Infra-estruturas de transporte demandam estratégias, políticas, planos e recursos que obrigam a administração pública trabalhar com uma visão de longo prazo. Claro que para a alocação de recursos escassos as concessões são bem-vindas, mas devem ser vistas como instrumentos de políticas públicas mais amplas, e não como um fim em si mesmas. Grande parte das infra-estruturas continuará a depender, para a sua preservação e ampliação, de recursos públicos a fundo perdido. O importante, portanto, é que o novo governo comece a pensar seriamente em reestruturar as bases institucionais e organizacionais, além de criar mecanismos de financiamento estáveis no longo prazo. Titubeios iniciais são naturais em inícios de governo. Mas é preciso ver as coisas com clareza: "tapa buracos" em estradas é tão somente uma ação emergencial, não política de transportes e, muito menos, política social.
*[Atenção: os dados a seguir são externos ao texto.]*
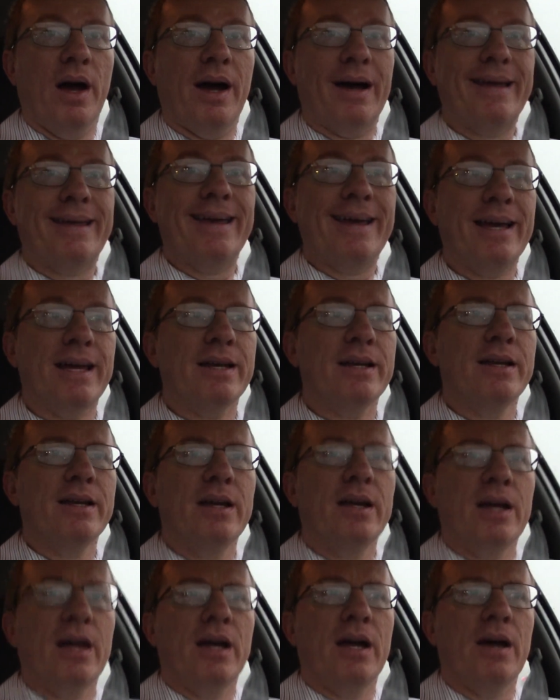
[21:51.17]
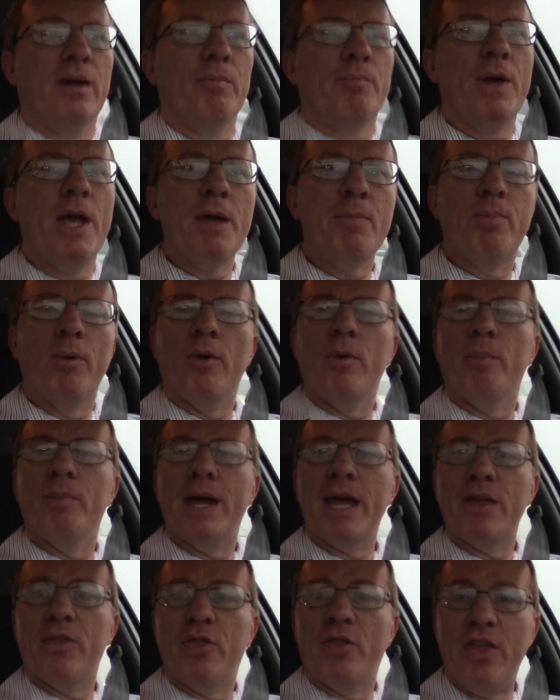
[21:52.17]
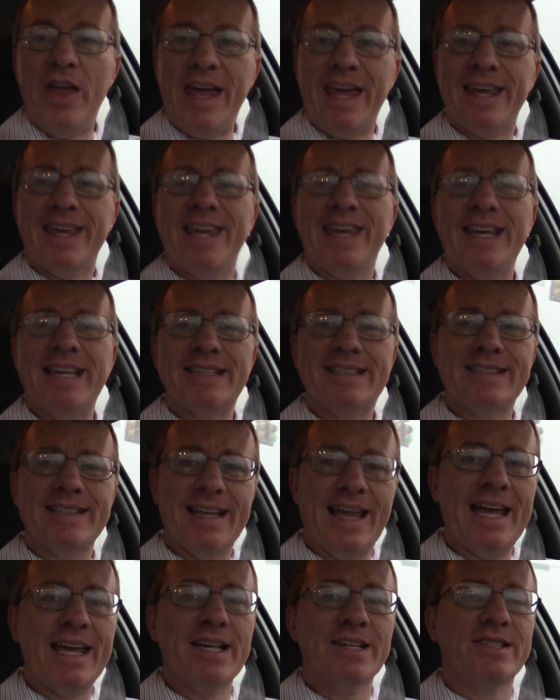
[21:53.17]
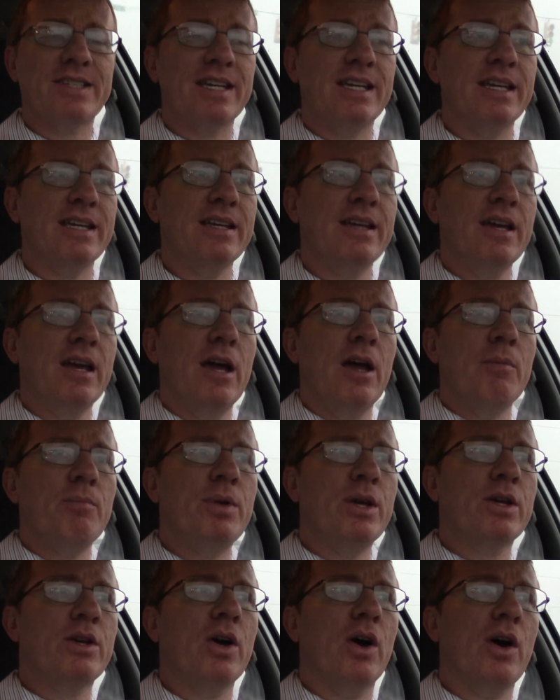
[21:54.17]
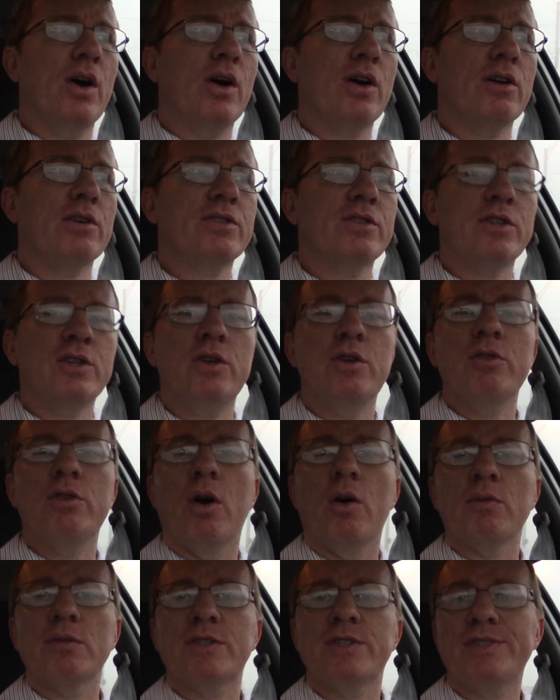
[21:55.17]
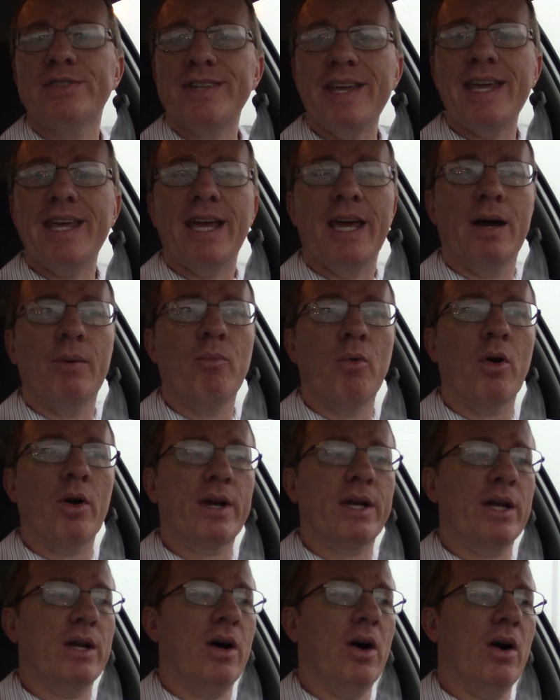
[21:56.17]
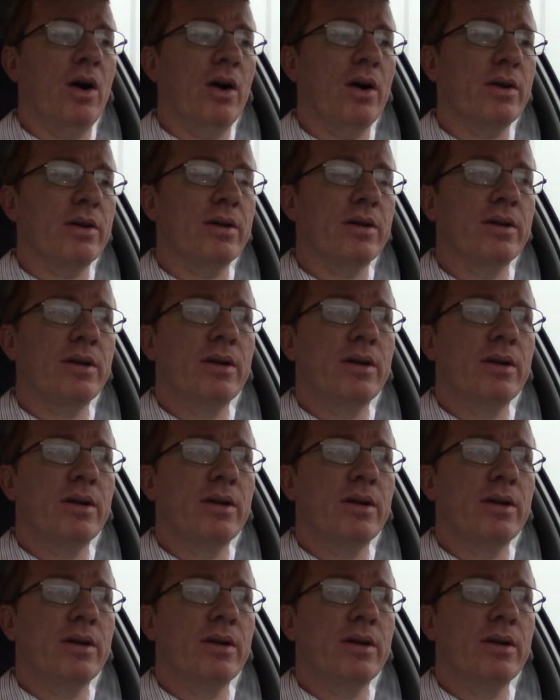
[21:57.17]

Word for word: Again, people may think he's lazy because you don't see him working hard.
Hoje o objetivo social maior é o da chamada segurança alimentar e o econômico o de aumentar a competitividade das exportações. Portanto o papel dos transportes é baixar custos e viabilizar logísticas mais condizentes com esses objetivos. Se quisermos pensar seriamente em crescimento e termos alguma perspectiva de futuro, não poderemos deixar de fortalecer as nossas infra-estruturas de transporte. Sendo indutoras do desenvolvimento e da organização territorial, torna-se premente a necessidade de planos e programas governamentais abrangentes, integrados e de natureza estratégica, para atender o presente e balizar as expansões futuras. Infelizmente, tomando de empréstimo frase do sábio barão de Itararé, "tudo seria fácil se não fossem as dificuldades".


Josef Barat, 63, economista, é membro do Conselho de Economia, Sociologia e Política da Federação do Comércio do Estado de São Paulo. Foi secretário de Transportes do Estado do Rio (governo Faria Lima e Moreira Franco) e presidente da Empresa Metropolitana de Transportes do Estado de São Paulo (1979-80).